Collected data entries:

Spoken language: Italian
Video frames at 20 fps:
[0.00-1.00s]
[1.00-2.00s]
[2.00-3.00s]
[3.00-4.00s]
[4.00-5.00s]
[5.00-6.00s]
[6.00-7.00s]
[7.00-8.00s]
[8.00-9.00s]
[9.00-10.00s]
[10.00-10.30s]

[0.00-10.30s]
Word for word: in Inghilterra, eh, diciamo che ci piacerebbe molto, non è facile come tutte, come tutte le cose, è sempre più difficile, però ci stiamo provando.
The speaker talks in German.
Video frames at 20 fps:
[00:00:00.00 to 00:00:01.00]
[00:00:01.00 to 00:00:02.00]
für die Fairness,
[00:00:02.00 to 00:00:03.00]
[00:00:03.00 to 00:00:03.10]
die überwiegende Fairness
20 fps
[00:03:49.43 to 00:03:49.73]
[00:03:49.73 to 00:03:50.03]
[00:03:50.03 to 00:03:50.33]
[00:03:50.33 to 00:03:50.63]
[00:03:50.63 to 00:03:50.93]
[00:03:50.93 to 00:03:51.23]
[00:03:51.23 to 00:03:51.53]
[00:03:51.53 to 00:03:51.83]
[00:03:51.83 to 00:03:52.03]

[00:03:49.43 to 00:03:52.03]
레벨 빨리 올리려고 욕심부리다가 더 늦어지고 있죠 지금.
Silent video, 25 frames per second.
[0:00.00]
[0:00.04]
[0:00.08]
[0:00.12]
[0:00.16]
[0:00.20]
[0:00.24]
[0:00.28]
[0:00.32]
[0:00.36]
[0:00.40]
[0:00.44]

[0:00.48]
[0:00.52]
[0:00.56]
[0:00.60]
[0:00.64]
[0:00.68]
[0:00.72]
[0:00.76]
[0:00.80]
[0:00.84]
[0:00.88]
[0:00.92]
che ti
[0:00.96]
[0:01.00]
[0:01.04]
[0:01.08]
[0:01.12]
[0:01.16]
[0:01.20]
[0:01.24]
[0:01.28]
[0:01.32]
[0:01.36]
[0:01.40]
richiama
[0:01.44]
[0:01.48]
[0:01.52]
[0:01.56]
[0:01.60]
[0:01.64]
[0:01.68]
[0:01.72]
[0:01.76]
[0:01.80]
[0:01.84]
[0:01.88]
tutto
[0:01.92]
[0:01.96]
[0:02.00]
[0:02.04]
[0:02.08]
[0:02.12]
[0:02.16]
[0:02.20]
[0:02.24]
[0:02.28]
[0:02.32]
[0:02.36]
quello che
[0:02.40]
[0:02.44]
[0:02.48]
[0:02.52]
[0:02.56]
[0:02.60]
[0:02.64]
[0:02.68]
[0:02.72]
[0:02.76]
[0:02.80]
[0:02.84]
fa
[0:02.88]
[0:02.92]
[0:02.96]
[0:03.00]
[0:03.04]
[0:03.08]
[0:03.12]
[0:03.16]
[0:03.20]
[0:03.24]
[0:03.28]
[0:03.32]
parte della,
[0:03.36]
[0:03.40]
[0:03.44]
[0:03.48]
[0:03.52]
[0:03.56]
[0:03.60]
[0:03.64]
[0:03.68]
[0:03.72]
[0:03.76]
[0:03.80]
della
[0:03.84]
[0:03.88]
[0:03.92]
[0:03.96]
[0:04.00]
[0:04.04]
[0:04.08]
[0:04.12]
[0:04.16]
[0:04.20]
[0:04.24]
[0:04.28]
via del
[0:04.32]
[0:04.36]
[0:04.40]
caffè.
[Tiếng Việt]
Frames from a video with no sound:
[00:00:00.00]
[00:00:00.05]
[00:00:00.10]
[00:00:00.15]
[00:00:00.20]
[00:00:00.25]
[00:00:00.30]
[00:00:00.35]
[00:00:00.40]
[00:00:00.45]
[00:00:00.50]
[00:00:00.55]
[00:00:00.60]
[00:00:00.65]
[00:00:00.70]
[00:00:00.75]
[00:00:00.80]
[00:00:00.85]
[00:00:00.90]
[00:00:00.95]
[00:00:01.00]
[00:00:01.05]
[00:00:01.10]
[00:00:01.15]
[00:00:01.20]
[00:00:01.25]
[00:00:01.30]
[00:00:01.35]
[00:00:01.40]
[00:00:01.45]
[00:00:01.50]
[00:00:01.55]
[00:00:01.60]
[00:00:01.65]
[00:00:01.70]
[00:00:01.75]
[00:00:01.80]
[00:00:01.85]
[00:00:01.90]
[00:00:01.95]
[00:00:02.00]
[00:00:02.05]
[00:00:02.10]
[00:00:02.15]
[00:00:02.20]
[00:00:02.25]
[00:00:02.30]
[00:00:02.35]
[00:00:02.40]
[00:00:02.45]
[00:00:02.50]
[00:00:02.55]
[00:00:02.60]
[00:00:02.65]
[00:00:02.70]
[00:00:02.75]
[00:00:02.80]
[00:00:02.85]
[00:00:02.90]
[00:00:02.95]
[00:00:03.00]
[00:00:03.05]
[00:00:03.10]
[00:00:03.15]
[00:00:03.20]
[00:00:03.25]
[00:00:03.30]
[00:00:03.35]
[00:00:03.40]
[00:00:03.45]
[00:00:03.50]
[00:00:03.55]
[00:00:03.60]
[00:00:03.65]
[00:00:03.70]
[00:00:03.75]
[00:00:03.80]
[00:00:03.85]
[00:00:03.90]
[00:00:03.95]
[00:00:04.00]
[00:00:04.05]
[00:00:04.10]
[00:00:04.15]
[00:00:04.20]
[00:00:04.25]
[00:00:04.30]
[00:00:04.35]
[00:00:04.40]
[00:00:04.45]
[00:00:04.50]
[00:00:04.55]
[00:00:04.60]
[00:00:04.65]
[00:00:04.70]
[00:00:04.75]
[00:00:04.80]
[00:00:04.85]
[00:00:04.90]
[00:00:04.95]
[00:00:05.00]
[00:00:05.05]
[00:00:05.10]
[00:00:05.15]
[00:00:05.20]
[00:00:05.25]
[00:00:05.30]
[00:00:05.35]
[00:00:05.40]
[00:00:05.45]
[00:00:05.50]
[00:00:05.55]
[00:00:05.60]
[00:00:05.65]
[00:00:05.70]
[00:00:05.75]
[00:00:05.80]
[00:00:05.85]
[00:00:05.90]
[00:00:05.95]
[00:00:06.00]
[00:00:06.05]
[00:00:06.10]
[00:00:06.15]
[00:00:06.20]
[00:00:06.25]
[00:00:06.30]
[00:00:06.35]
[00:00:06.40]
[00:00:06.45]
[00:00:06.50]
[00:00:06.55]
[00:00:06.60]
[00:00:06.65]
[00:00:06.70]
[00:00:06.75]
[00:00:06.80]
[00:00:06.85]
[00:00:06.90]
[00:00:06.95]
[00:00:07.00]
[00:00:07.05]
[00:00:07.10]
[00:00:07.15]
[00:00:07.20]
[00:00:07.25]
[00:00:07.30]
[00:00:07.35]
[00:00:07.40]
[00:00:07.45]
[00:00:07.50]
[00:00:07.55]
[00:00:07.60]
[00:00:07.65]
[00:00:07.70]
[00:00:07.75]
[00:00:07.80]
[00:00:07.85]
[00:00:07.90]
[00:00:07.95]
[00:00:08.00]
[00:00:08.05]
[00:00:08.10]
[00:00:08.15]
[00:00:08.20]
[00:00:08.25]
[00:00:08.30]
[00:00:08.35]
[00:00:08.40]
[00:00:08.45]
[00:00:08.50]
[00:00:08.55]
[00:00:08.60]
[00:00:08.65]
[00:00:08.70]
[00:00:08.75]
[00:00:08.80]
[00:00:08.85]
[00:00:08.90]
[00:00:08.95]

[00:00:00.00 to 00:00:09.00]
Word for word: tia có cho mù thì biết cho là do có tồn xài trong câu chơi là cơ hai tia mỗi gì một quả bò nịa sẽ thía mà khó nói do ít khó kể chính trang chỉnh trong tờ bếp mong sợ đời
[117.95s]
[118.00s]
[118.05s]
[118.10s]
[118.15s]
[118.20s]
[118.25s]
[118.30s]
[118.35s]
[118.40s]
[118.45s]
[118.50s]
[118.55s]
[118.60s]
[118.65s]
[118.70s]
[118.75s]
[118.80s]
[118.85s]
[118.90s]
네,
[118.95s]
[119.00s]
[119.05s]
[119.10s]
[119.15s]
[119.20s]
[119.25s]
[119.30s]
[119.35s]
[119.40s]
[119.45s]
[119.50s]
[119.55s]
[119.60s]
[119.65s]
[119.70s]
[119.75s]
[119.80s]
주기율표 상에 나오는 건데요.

■ **EXERCISE GOAL**: In the records above, the line with "[00:00:07.00]" marks the start and the line with "[00:00:08.00]" marks the end; copy that stretch exactly, both lines included, and nothing else.

■ **EXPECTED ANSWER**:
[00:00:07.00]
[00:00:07.05]
[00:00:07.10]
[00:00:07.15]
[00:00:07.20]
[00:00:07.25]
[00:00:07.30]
[00:00:07.35]
[00:00:07.40]
[00:00:07.45]
[00:00:07.50]
[00:00:07.55]
[00:00:07.60]
[00:00:07.65]
[00:00:07.70]
[00:00:07.75]
[00:00:07.80]
[00:00:07.85]
[00:00:07.90]
[00:00:07.95]
[00:00:08.00]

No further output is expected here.